Exactness is required. Restate every entry as written.

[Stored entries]
BEGIN

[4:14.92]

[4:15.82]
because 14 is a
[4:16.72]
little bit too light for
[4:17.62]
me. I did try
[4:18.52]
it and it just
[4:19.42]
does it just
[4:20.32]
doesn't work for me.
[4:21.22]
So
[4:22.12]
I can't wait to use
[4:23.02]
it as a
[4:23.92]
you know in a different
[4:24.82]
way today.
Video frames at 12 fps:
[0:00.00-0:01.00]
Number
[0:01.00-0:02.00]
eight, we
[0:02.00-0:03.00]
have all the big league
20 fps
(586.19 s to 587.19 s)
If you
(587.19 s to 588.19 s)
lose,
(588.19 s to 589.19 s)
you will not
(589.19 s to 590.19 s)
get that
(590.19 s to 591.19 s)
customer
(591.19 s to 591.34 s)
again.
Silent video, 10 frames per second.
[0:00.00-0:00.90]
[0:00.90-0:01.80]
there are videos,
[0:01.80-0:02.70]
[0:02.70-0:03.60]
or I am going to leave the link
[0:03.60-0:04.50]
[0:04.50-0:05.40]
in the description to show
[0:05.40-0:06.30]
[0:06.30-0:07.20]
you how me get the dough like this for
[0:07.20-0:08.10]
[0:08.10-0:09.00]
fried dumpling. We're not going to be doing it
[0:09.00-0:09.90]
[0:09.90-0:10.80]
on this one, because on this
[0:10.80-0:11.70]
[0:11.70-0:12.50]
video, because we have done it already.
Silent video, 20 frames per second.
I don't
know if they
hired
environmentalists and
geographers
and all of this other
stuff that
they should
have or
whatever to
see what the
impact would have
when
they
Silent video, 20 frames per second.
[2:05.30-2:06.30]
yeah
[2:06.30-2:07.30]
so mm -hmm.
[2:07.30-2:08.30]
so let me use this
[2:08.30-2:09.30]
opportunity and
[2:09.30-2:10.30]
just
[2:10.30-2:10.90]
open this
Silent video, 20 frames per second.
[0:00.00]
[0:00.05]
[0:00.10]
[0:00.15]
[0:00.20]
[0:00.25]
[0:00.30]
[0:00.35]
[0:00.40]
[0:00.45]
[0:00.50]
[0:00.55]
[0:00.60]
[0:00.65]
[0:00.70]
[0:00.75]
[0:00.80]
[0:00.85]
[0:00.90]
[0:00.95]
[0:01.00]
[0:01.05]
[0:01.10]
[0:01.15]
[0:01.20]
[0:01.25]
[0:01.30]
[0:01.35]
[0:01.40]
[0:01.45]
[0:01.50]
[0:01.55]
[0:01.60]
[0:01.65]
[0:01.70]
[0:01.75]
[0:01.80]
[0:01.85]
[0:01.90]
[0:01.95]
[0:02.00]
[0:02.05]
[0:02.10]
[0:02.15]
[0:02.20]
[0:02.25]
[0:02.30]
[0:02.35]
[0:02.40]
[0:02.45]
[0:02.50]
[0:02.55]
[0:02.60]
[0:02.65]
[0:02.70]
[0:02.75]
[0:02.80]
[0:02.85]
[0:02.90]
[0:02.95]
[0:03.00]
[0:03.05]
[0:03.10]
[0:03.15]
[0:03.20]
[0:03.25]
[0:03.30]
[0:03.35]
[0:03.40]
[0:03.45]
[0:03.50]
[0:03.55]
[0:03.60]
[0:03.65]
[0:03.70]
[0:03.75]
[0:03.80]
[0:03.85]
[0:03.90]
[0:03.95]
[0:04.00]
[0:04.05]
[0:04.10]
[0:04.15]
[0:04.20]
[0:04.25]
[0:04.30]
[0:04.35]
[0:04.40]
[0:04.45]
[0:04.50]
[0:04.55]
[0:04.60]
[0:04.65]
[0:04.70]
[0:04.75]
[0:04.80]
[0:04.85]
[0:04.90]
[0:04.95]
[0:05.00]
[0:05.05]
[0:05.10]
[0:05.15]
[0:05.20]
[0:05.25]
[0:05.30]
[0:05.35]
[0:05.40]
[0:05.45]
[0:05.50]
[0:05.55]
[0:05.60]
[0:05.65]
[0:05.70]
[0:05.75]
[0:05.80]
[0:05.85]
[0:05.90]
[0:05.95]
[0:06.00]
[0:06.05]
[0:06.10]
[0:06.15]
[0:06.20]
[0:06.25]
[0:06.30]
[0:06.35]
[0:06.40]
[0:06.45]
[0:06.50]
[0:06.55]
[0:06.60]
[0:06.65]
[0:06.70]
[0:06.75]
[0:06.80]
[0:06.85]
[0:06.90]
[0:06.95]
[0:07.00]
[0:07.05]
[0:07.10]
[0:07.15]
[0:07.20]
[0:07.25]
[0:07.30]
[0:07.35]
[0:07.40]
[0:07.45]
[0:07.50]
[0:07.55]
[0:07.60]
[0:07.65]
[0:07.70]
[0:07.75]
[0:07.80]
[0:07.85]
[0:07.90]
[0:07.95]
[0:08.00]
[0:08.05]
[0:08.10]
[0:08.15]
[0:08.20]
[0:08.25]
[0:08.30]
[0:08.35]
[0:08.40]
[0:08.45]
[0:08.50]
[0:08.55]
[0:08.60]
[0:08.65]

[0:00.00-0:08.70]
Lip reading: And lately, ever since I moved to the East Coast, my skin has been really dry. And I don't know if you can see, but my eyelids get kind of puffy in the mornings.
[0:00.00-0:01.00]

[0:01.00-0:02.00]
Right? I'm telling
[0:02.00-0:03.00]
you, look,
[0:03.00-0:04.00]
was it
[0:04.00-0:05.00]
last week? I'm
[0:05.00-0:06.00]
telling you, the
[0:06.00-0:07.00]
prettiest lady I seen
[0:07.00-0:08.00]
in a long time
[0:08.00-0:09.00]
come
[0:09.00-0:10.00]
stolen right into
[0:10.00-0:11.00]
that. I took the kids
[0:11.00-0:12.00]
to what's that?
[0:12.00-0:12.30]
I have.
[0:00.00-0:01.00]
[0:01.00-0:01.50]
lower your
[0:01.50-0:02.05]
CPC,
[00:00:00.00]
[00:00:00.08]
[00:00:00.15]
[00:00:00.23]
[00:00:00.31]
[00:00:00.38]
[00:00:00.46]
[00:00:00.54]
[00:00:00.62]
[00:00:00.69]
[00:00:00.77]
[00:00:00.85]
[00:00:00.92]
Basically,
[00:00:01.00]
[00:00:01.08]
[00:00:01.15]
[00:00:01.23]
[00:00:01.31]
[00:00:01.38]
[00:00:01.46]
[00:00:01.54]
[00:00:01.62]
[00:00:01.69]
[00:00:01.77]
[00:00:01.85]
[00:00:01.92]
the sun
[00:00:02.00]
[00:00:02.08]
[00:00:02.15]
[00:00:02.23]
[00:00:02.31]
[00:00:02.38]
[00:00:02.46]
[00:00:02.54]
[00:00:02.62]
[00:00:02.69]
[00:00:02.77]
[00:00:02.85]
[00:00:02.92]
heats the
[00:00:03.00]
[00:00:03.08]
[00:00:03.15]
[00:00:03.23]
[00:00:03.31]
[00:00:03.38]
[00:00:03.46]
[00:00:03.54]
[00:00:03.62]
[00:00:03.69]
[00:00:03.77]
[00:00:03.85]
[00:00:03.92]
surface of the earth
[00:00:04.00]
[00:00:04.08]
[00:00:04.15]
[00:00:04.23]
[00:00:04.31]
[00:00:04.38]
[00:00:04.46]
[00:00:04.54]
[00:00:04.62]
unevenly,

END

• **ANSWER BOX**:
[4:14.92]

[4:15.82]
because 14 is a
[4:16.72]
little bit too light for
[4:17.62]
me. I did try
[4:18.52]
it and it just
[4:19.42]
does it just
[4:20.32]
doesn't work for me.
[4:21.22]
So
[4:22.12]
I can't wait to use
[4:23.02]
it as a
[4:23.92]
you know in a different
[4:24.82]
way today.
Video frames at 12 fps:
[0:00.00-0:01.00]
Number
[0:01.00-0:02.00]
eight, we
[0:02.00-0:03.00]
have all the big league
20 fps
(586.19 s to 587.19 s)
If you
(587.19 s to 588.19 s)
lose,
(588.19 s to 589.19 s)
you will not
(589.19 s to 590.19 s)
get that
(590.19 s to 591.19 s)
customer
(591.19 s to 591.34 s)
again.
Silent video, 10 frames per second.
[0:00.00-0:00.90]
[0:00.90-0:01.80]
there are videos,
[0:01.80-0:02.70]
[0:02.70-0:03.60]
or I am going to leave the link
[0:03.60-0:04.50]
[0:04.50-0:05.40]
in the description to show
[0:05.40-0:06.30]
[0:06.30-0:07.20]
you how me get the dough like this for
[0:07.20-0:08.10]
[0:08.10-0:09.00]
fried dumpling. We're not going to be doing it
[0:09.00-0:09.90]
[0:09.90-0:10.80]
on this one, because on this
[0:10.80-0:11.70]
[0:11.70-0:12.50]
video, because we have done it already.
Silent video, 20 frames per second.
I don't
know if they
hired
environmentalists and
geographers
and all of this other
stuff that
they should
have or
whatever to
see what the
impact would have
when
they
Silent video, 20 frames per second.
[2:05.30-2:06.30]
yeah
[2:06.30-2:07.30]
so mm -hmm.
[2:07.30-2:08.30]
so let me use this
[2:08.30-2:09.30]
opportunity and
[2:09.30-2:10.30]
just
[2:10.30-2:10.90]
open this
Silent video, 20 frames per second.
[0:00.00]
[0:00.05]
[0:00.10]
[0:00.15]
[0:00.20]
[0:00.25]
[0:00.30]
[0:00.35]
[0:00.40]
[0:00.45]
[0:00.50]
[0:00.55]
[0:00.60]
[0:00.65]
[0:00.70]
[0:00.75]
[0:00.80]
[0:00.85]
[0:00.90]
[0:00.95]
[0:01.00]
[0:01.05]
[0:01.10]
[0:01.15]
[0:01.20]
[0:01.25]
[0:01.30]
[0:01.35]
[0:01.40]
[0:01.45]
[0:01.50]
[0:01.55]
[0:01.60]
[0:01.65]
[0:01.70]
[0:01.75]
[0:01.80]
[0:01.85]
[0:01.90]
[0:01.95]
[0:02.00]
[0:02.05]
[0:02.10]
[0:02.15]
[0:02.20]
[0:02.25]
[0:02.30]
[0:02.35]
[0:02.40]
[0:02.45]
[0:02.50]
[0:02.55]
[0:02.60]
[0:02.65]
[0:02.70]
[0:02.75]
[0:02.80]
[0:02.85]
[0:02.90]
[0:02.95]
[0:03.00]
[0:03.05]
[0:03.10]
[0:03.15]
[0:03.20]
[0:03.25]
[0:03.30]
[0:03.35]
[0:03.40]
[0:03.45]
[0:03.50]
[0:03.55]
[0:03.60]
[0:03.65]
[0:03.70]
[0:03.75]
[0:03.80]
[0:03.85]
[0:03.90]
[0:03.95]
[0:04.00]
[0:04.05]
[0:04.10]
[0:04.15]
[0:04.20]
[0:04.25]
[0:04.30]
[0:04.35]
[0:04.40]
[0:04.45]
[0:04.50]
[0:04.55]
[0:04.60]
[0:04.65]
[0:04.70]
[0:04.75]
[0:04.80]
[0:04.85]
[0:04.90]
[0:04.95]
[0:05.00]
[0:05.05]
[0:05.10]
[0:05.15]
[0:05.20]
[0:05.25]
[0:05.30]
[0:05.35]
[0:05.40]
[0:05.45]
[0:05.50]
[0:05.55]
[0:05.60]
[0:05.65]
[0:05.70]
[0:05.75]
[0:05.80]
[0:05.85]
[0:05.90]
[0:05.95]
[0:06.00]
[0:06.05]
[0:06.10]
[0:06.15]
[0:06.20]
[0:06.25]
[0:06.30]
[0:06.35]
[0:06.40]
[0:06.45]
[0:06.50]
[0:06.55]
[0:06.60]
[0:06.65]
[0:06.70]
[0:06.75]
[0:06.80]
[0:06.85]
[0:06.90]
[0:06.95]
[0:07.00]
[0:07.05]
[0:07.10]
[0:07.15]
[0:07.20]
[0:07.25]
[0:07.30]
[0:07.35]
[0:07.40]
[0:07.45]
[0:07.50]
[0:07.55]
[0:07.60]
[0:07.65]
[0:07.70]
[0:07.75]
[0:07.80]
[0:07.85]
[0:07.90]
[0:07.95]
[0:08.00]
[0:08.05]
[0:08.10]
[0:08.15]
[0:08.20]
[0:08.25]
[0:08.30]
[0:08.35]
[0:08.40]
[0:08.45]
[0:08.50]
[0:08.55]
[0:08.60]
[0:08.65]

[0:00.00-0:08.70]
Lip reading: And lately, ever since I moved to the East Coast, my skin has been really dry. And I don't know if you can see, but my eyelids get kind of puffy in the mornings.
[0:00.00-0:01.00]

[0:01.00-0:02.00]
Right? I'm telling
[0:02.00-0:03.00]
you, look,
[0:03.00-0:04.00]
was it
[0:04.00-0:05.00]
last week? I'm
[0:05.00-0:06.00]
telling you, the
[0:06.00-0:07.00]
prettiest lady I seen
[0:07.00-0:08.00]
in a long time
[0:08.00-0:09.00]
come
[0:09.00-0:10.00]
stolen right into
[0:10.00-0:11.00]
that. I took the kids
[0:11.00-0:12.00]
to what's that?
[0:12.00-0:12.30]
I have.
[0:00.00-0:01.00]
[0:01.00-0:01.50]
lower your
[0:01.50-0:02.05]
CPC,
[00:00:00.00]
[00:00:00.08]
[00:00:00.15]
[00:00:00.23]
[00:00:00.31]
[00:00:00.38]
[00:00:00.46]
[00:00:00.54]
[00:00:00.62]
[00:00:00.69]
[00:00:00.77]
[00:00:00.85]
[00:00:00.92]
Basically,
[00:00:01.00]
[00:00:01.08]
[00:00:01.15]
[00:00:01.23]
[00:00:01.31]
[00:00:01.38]
[00:00:01.46]
[00:00:01.54]
[00:00:01.62]
[00:00:01.69]
[00:00:01.77]
[00:00:01.85]
[00:00:01.92]
the sun
[00:00:02.00]
[00:00:02.08]
[00:00:02.15]
[00:00:02.23]
[00:00:02.31]
[00:00:02.38]
[00:00:02.46]
[00:00:02.54]
[00:00:02.62]
[00:00:02.69]
[00:00:02.77]
[00:00:02.85]
[00:00:02.92]
heats the
[00:00:03.00]
[00:00:03.08]
[00:00:03.15]
[00:00:03.23]
[00:00:03.31]
[00:00:03.38]
[00:00:03.46]
[00:00:03.54]
[00:00:03.62]
[00:00:03.69]
[00:00:03.77]
[00:00:03.85]
[00:00:03.92]
surface of the earth
[00:00:04.00]
[00:00:04.08]
[00:00:04.15]
[00:00:04.23]
[00:00:04.31]
[00:00:04.38]
[00:00:04.46]
[00:00:04.54]
[00:00:04.62]
unevenly,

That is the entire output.